Last Updated on May 7, 2015, by eNotes Editorial. Word Count: 556
Goethe lived through tumultuous times in politics and, consequently, in censorship. He had seen the coronation of Joseph II in 1764, deplored the French Revolution from afar in 1789, witnessed the end of the Holy Roman Empire in 1803, met Napoleon in 1808, heard of Napoleon’s defeat in Leipzig in 1813, and witnessed the establishment of the German Confederation of thirty- nine states at the Congress of Vienna in 1815. Throughout Goethe’s life censorship varied in extent and degree in each of the many German principalities, city states, and territories (in 1749 several hundred, and in 1832 thirty-nine).
When Napoleon summoned Goethe to Erfurt, Thuringia, in 1808, he wanted to meet the famous author of The Sorrows of Young Werther (1774). This epistolary novel, Goethe’s first, describes a man madly in love with a woman whom he cannot marry because she is engaged to another man. Out of desperation, he eventually commits suicide. The novel was first published anonymously in Leipzig. Because of its sympathetic description of a suicide, the Roman Catholic as well as the Lutheran churches banned it in several states and cities, including Austria, Denmark, Milan, Hamburg, Dresden, and Leipzig. Despite the suppression of the novel it became the first post-Enlightenment best-seller of German literature throughout Europe.
Goethe’s first play, Götz from Berlichingen (1774), experienced a similar reception. The knight Götz is portrayed as a rebel with a just cause. The play was censored mainly for its coarse and blasphemous language, characteristic of the Sturm und Drang movement. After it was published anonymously, it went through twelve editions in a single year—after its language was “amended.” Goethe later repudiated the language of his Sturm und Drang works and wrote a new version of Götz when it was staged for the first time in 1804 in Weimar, where Goethe was stage director from 1791 to 1817. In Vienna the play could only be staged in censored versions. When Goethe’s Faust I (1808) was performed for the first time—in honor of Goethe’s eightieth birthday in 1829—in Braunschweig, Dresden, Leipzig, and Weimar, its vulgar language and offensive parts regarding religion had to be toned down.

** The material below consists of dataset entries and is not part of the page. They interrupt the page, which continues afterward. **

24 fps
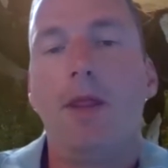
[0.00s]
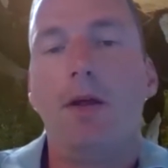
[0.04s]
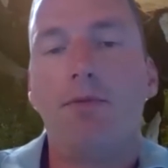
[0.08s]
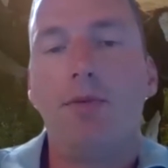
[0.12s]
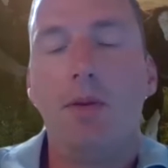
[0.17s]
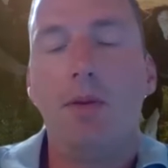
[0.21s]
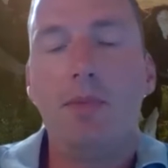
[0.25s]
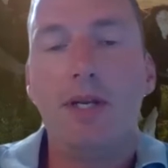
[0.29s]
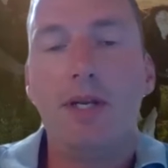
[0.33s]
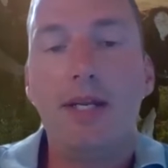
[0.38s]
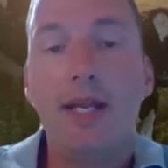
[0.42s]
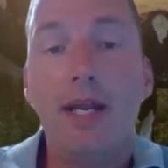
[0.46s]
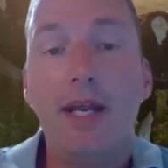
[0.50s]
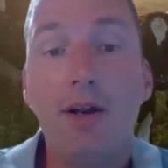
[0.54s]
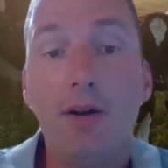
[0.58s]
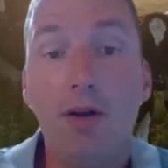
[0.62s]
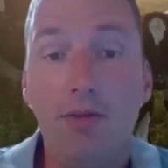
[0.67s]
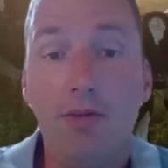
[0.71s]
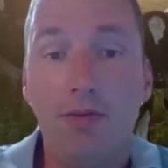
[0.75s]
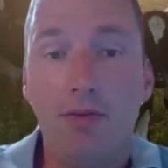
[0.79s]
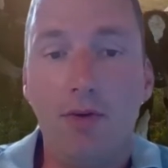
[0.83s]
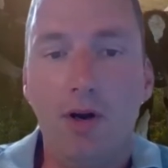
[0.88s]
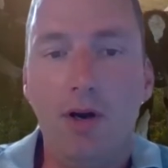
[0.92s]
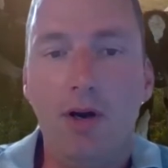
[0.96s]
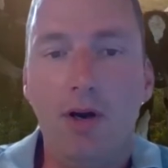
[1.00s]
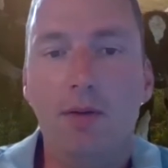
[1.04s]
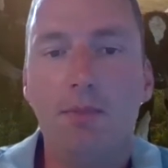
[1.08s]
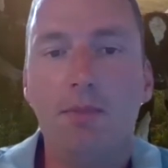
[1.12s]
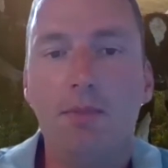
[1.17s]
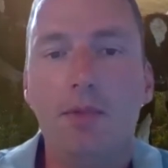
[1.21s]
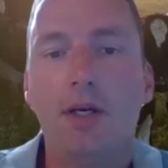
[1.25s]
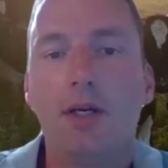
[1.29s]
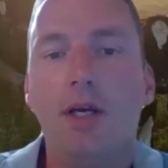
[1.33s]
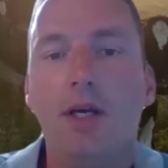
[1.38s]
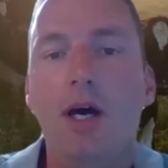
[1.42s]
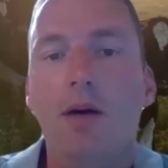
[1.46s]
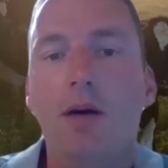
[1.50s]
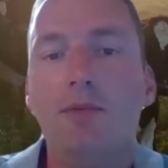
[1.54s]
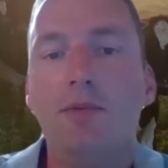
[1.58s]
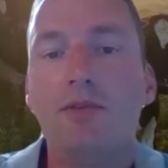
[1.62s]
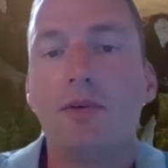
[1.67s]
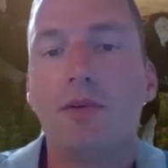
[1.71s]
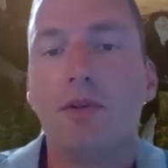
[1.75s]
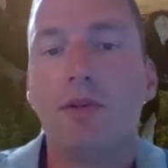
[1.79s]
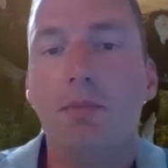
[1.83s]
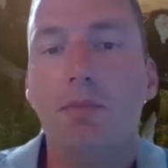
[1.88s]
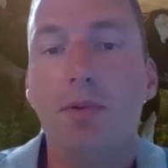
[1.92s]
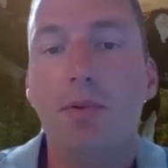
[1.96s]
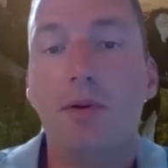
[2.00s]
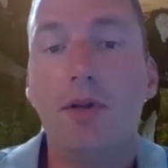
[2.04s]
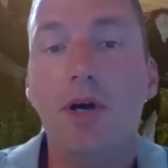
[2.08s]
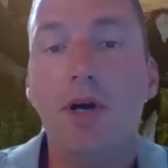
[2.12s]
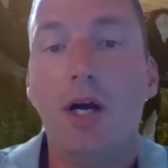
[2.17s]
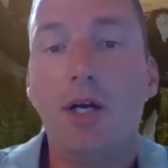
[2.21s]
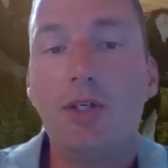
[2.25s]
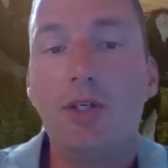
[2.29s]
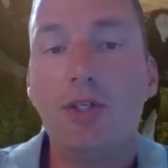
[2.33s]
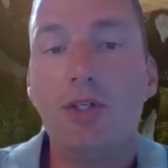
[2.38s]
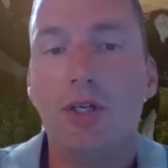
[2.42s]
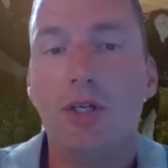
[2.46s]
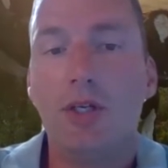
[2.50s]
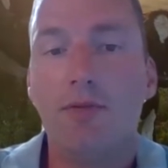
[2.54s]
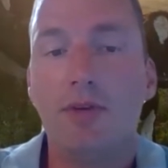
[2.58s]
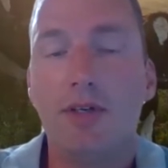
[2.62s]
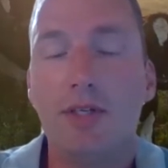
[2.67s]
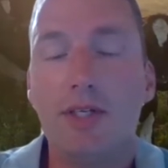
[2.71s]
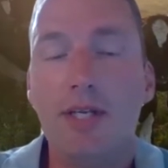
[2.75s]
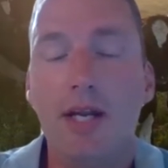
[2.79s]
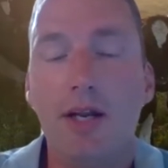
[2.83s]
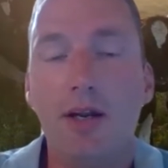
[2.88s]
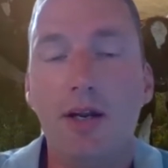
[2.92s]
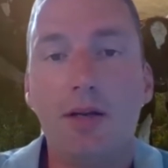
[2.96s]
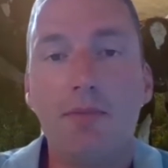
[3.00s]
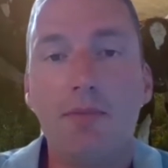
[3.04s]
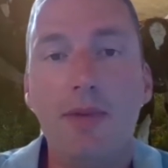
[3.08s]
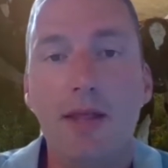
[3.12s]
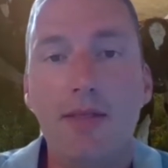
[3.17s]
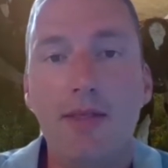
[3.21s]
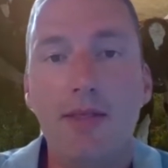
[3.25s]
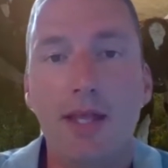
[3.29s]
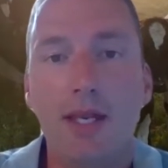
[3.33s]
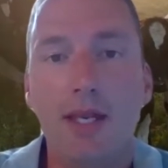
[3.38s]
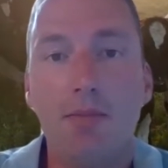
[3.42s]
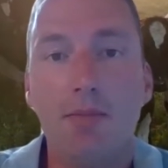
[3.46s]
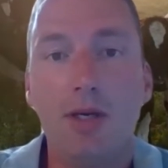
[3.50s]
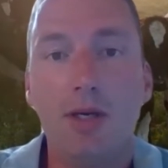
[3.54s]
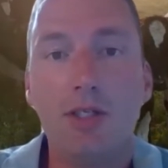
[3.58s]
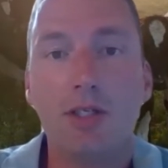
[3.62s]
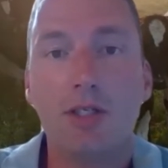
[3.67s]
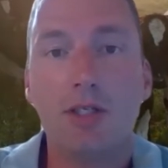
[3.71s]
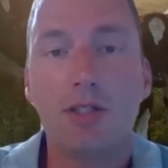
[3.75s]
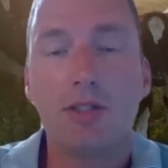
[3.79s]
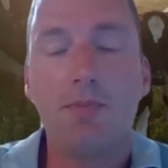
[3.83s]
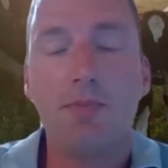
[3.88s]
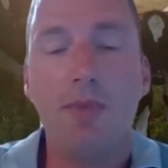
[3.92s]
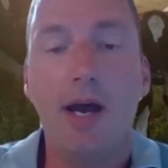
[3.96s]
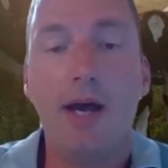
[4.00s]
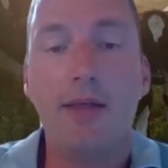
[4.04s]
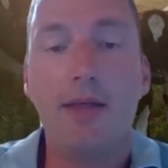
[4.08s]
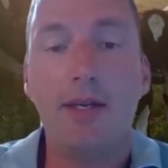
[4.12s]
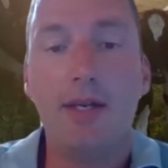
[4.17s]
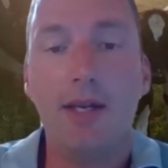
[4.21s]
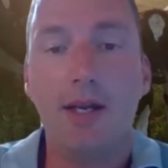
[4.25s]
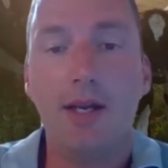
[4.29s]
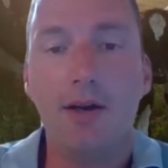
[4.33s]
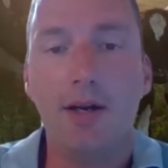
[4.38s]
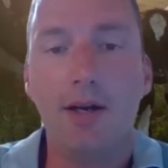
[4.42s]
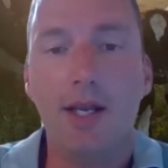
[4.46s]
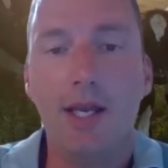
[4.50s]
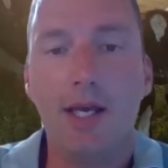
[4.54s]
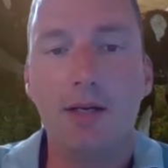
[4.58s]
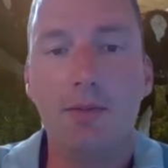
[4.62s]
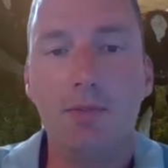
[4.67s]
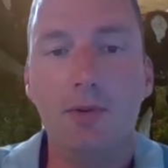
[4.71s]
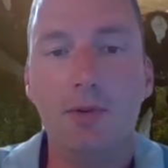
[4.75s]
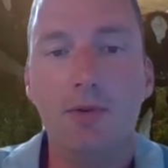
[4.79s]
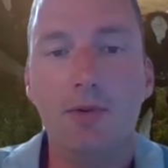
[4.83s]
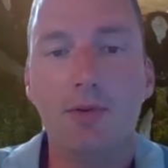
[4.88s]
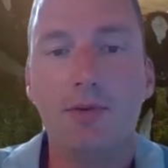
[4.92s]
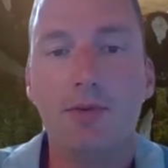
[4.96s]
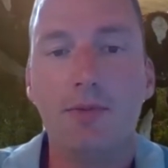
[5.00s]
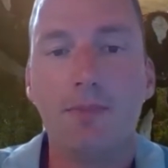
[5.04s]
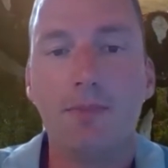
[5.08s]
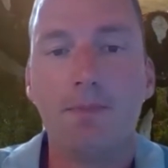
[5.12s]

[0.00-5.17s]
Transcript: from a dairy farm comes from the production of enteric methane emissions by the dairy animals.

Certain works by Goethe were censored for religious and moral reasons, for example, his Venetian Epigrams (1796) and some of the poems in his Roman Elegies (1795), which were considered too erotic. Goethe’s poem “The Diary” could not be published in the nineteenth century without the risk of confiscation. This poem was even omitted from the “unabridged” Weimar edition of 133 volumes (1887-1919), and is absent from the heavily used modern fourteen-volume Hamburger edition (1948-1964).
Although some of Goethe’s early writings, such as Götz and Egmont (1788) implied political positions that opposed the ancienrégime, Goethe was a life-long supporter of enlightened feudalism who advocated not revolutionary but evolutionary change. He favored moderate reforms to enhance humanistic ideals. As a minister of the four small states of Saxony, he wrote two legal drafts (1799, 1816) in which he advocated paternalistic and moderate censorship. When in 1816 Saxony’s constitution abolished censorship, and Professor Oken edited the journal Isis promoting liberal and constitutional rights of a democratic society, Goethe tried to mediate between “press anarchy” and “despotism of censorship.” From Goethe’s elitist point of view freedom of the press seemed “anarchic.” At the same time his works promoted the ideal of a well-educated humanist, and therefore opposed “despotism.”